Plus de 10% de la population licenciée, 53.000 personnes qui peuplent dix-huit îles isolées dans l’Atlantique-Nord, mais qui vibrent aux abords des nombreux terrains construits à flanc de colline et au milieu des fjords : difficile d’incarner mieux le football que sur le sol accidenté des Féroé. La preuve en images.
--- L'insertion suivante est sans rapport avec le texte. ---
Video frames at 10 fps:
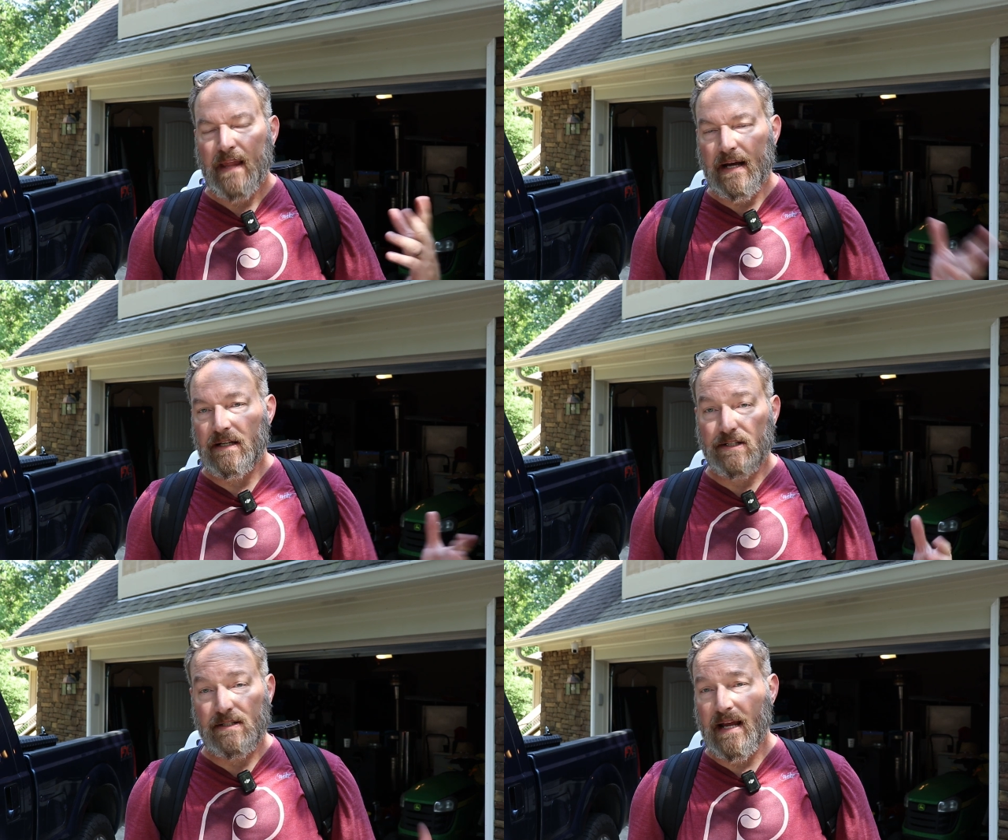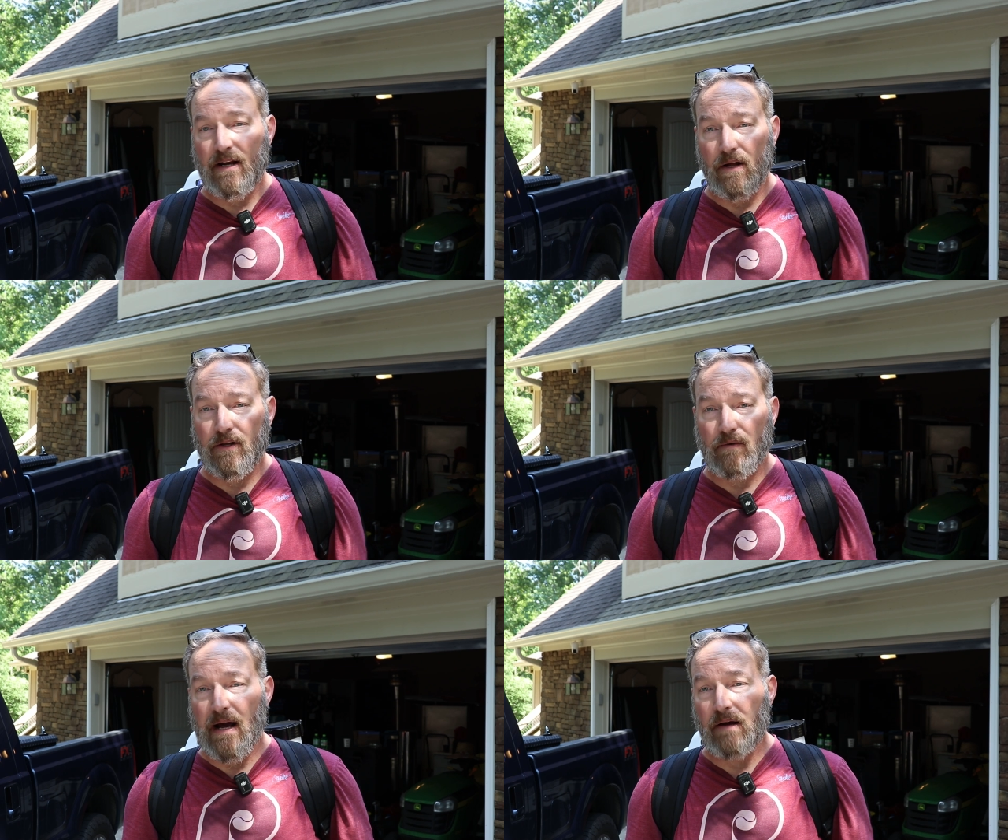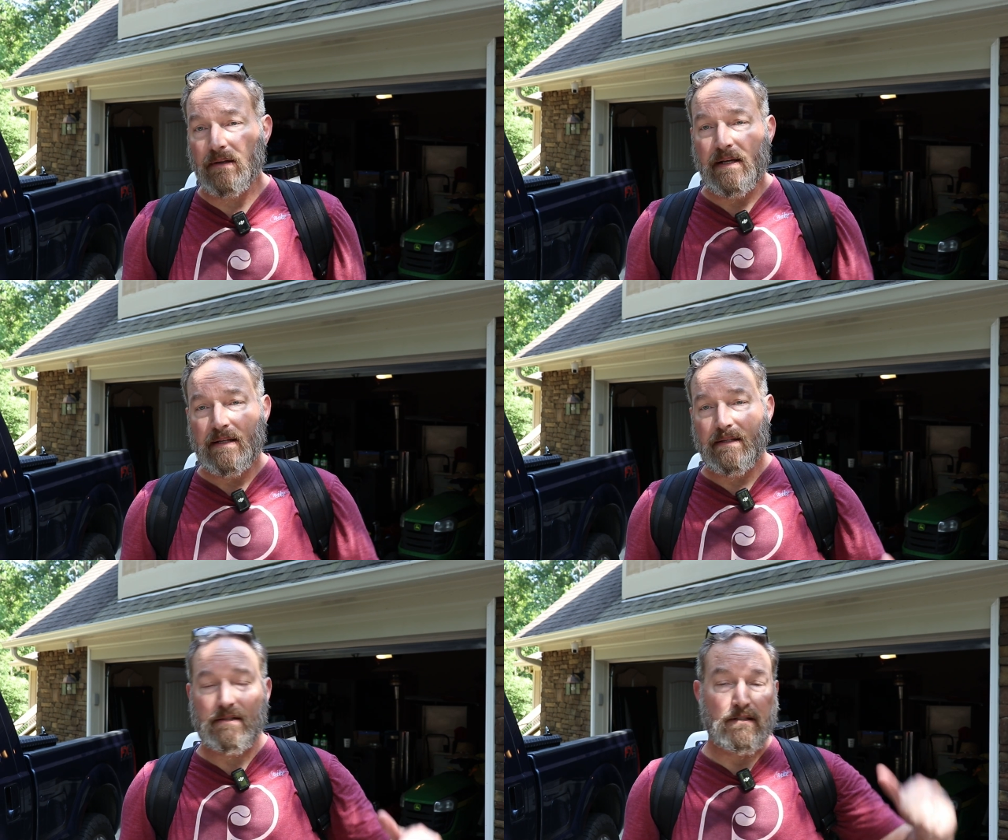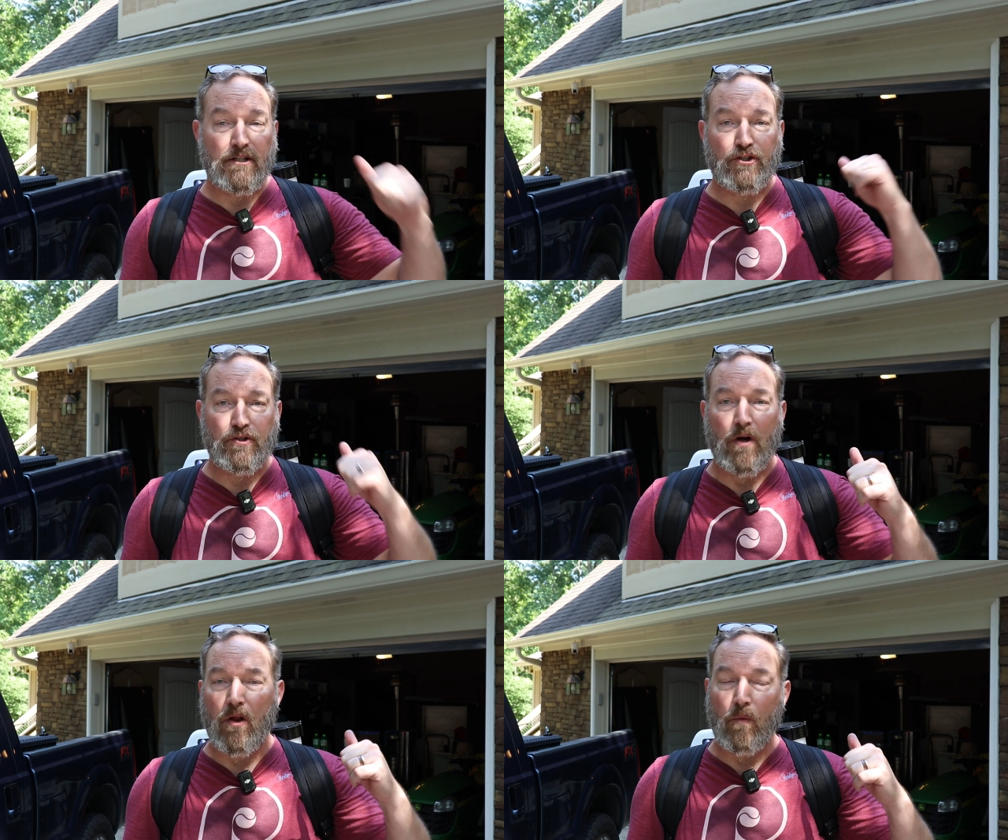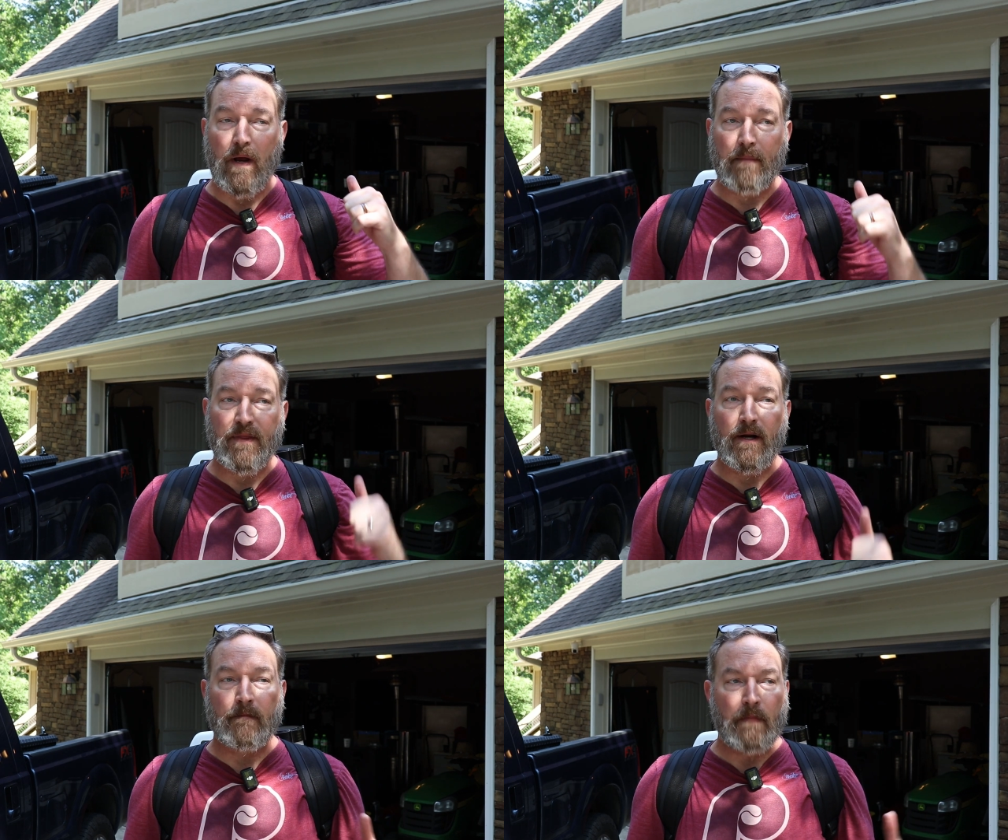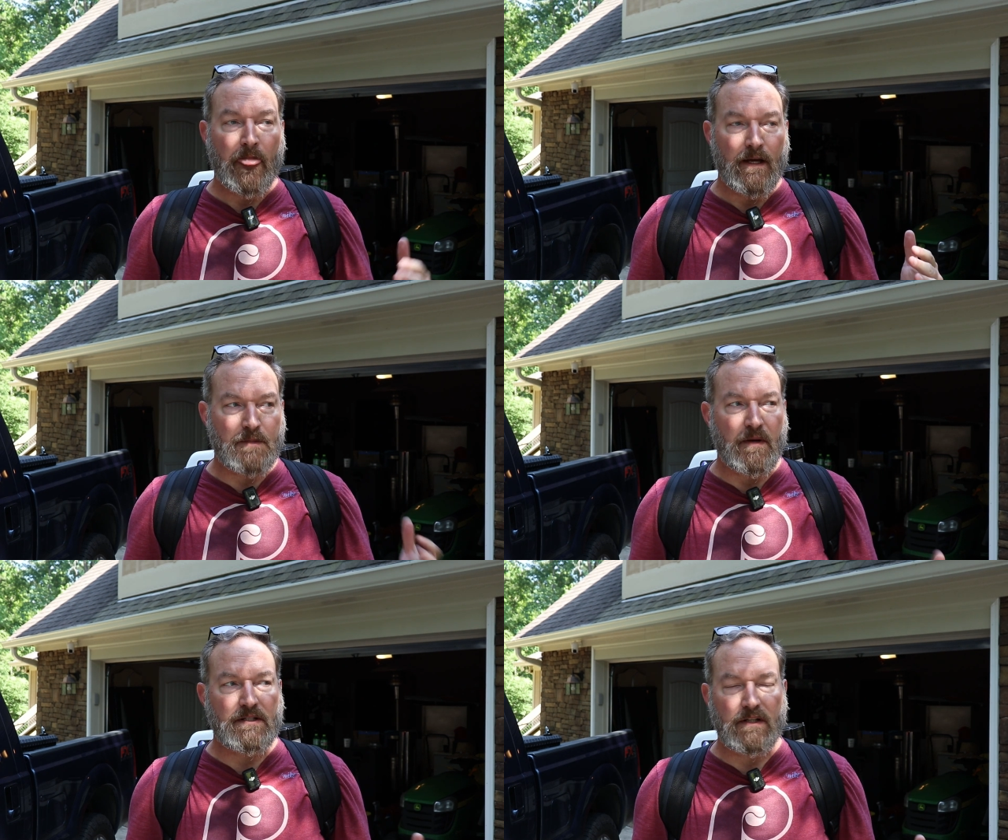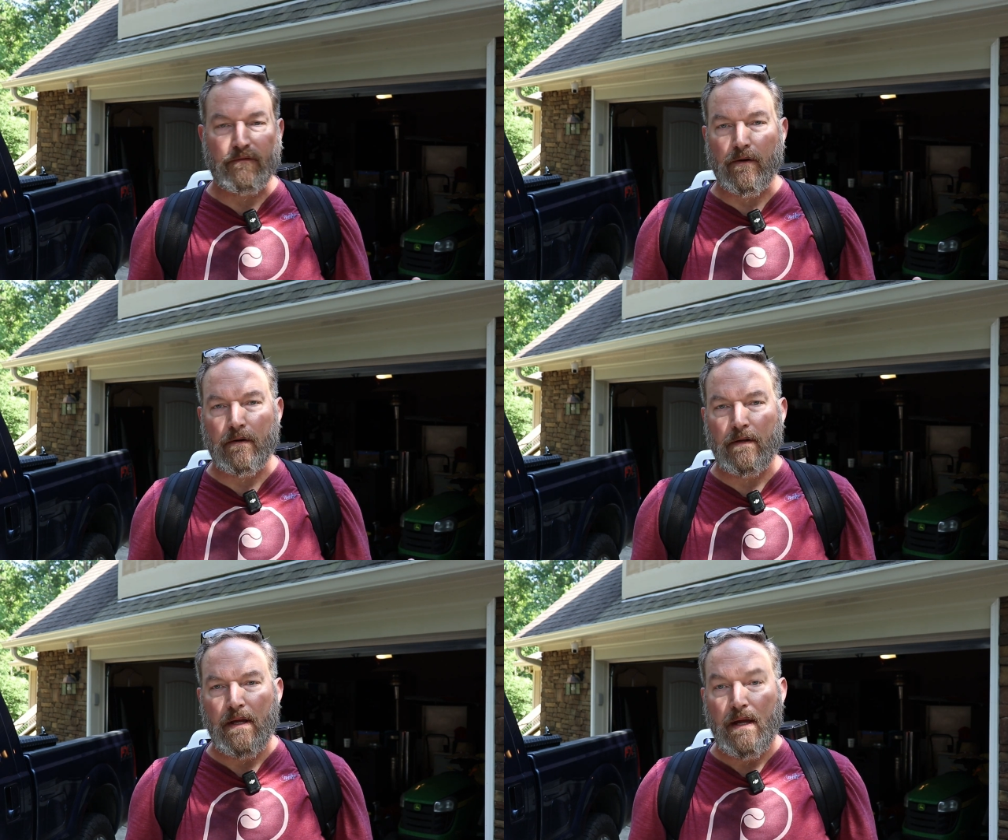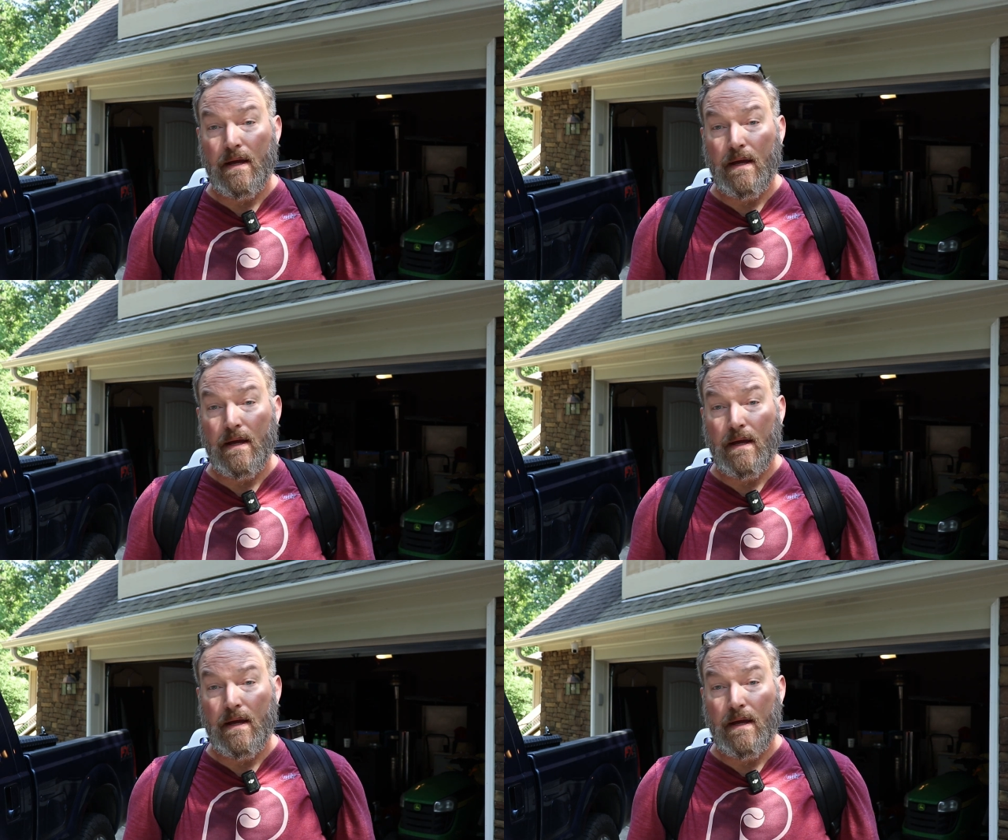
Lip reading: I can just stand on the ground. This is going to shoot all the way up there, especially for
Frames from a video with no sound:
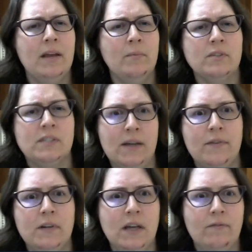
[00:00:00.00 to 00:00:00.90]
it was
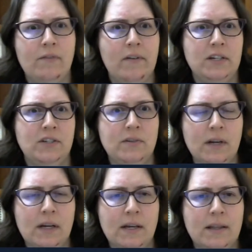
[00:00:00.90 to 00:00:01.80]
definitely
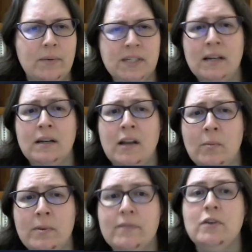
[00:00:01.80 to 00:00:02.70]
there was still a
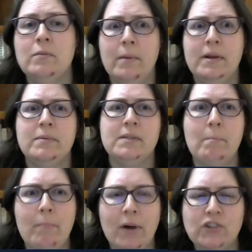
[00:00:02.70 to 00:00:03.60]
little bit of humour, but it was
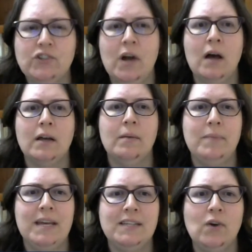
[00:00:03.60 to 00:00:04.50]
a much darker
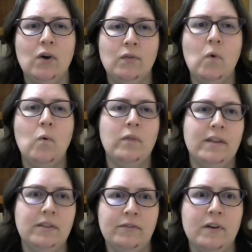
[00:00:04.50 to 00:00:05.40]
piece overall
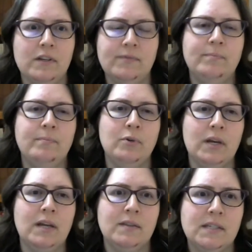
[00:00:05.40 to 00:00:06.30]
than the first
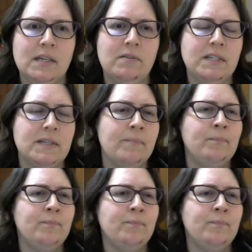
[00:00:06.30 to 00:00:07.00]
book in the series.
L’un ne va pas sans l’autre. Qu’il soit blanc, gris, orange ou bleu, mou ou dur comme la roche, il y en a toujours un qui traîne. Partout, par tout temps et jusque dans les coins les plus reculés. Aux Îles Féroé, c’est plus qu’une passion, c’est une tradition séculaire. S’il y a un terrain, dimensions Ligue des Champions ou FC Lidl, il y a obligatoirement un ballon. Et vice-versa. « Notre championnat de première division masculine a démarré en 1942 et a toujours été jouéedepuis, sauf en 1944… Parce qu’il n’y avait plus de ballon. C’était la guerre et il était donc impossible d’en importer de nouveaux. C’est peut-être la raison pour laquelle il y a toujours des ballons qui traînent : on ne veut plus que ça arrive. » Paetur Clementsen se marre, puis lâche sa casquette imaginaire d’historien du cuir féroïen. Les Britanniques n’occupent plus l’archipel, les Danois le possèdent toujours, mais les premiers voisins sont tellement loin que l’urgence se situe plutôt dans le choix du café. Moulu et bien chaud.
Demain ne meurt jamais
Au deuxième étage du siège de la Fédération (FSF), un bâtiment en verre incrusté dans le flambant neuf Tórsvøllur, le directeur technique national accueille en pantoufles-chaussettes, affublé d’un tee-shirt à la mention qui en dit long : « Today has been cancelled ». La formule pourrait figurer sur les armoiries des Îles Féroé, perdus entre l’Islande et la Norvège, surtout tributaires de la brume, des vagues et des tempêtes de l’imprévisible Atlantique-Nord. Plutôt piano piano que Demain ne meurt jamais. Aux murs du bureau de Paetur, un poster d’Einstein côtoie les dessins de sa fille et Clementsen père n’est pas peu fier. Non pas que la progéniture soit destinée à une carrière profilée par la mécanique quantique ou les coups de pinceaux, mais force est de constater que tout roule dans le ballon féroïen. Si le TB, premier club du pays, signe son acte de naissance dès 1892 – la même année que Liverpool, Newcastle ou Liège – la fédération n’est fondée qu’en 1979, la FIFA rejointe en 1988 et l’UEFA deux ans plus tard. Un siècle à placer les Féroé sur la mappemonde, les fixer dans l’esprit des fans de foot, longtemps bloqués sur le « Miracle de Landskrona » (une victoire 1-0 sur l’Autriche pour leur premier match officiel en Suède, le 12 septembre 1990, ndlr), sinon sur les branlées infligées à ces amateurs des confins de l’Europe, mués en sparring-partner pour 90 minutes, souvent pêcheurs, dockers ou électriciens dans la vie réelle.
Le flanc d’une colline
Il aura fallu transformer les terrains de sable en synthétiques chatoyants, qui sont parfois le centre du village, le premier pas vers l’océan, le flanc d’une colline. Il aura fallu construire des ponts et des tunnels pour connecter l’essentiel des dix-huit îles de l’archipel, dont les bleds les plus isolés disposent tous, ou presque, d’une agora financée par les programmes de l’UEFA. Si bien qu’un village féroïen sans terrain n’est pas vraiment un village féroïen. Il aura fallu un coup de baguette magique de Lars Olsen, l’ex-sélectionneur, capable de provoquer le C4 éclair du Mister Ranieri, par la grâce d’une victoire en Grèce. Les Féroé deviennent alors l’équipe nationale la plus performante de la planète, en termes de points FIFA récoltés par habitants, selon un algorithme obscur partagé par These Football Times, en 2017. Aujourd’hui 53.000 à peupler les îles, ils comptent parmi eux près de 5.500 licencié.es, soit plus de 10% de la population. Autant de personnes à se passionner pour l’élite semi-professionnelle, le récent succès dans la version D de la Ligue des Nations, les exploits télévisés de Jóan Símun Edmundsson, premier buteur féroïen en Bundesliga, mais aussi pour le foot féminin, nouvelle priorité de la Fédé, consciente d’avoir atteint le plafond de verre chez les hommes. Logique : l’un ne va pas sans l’autre.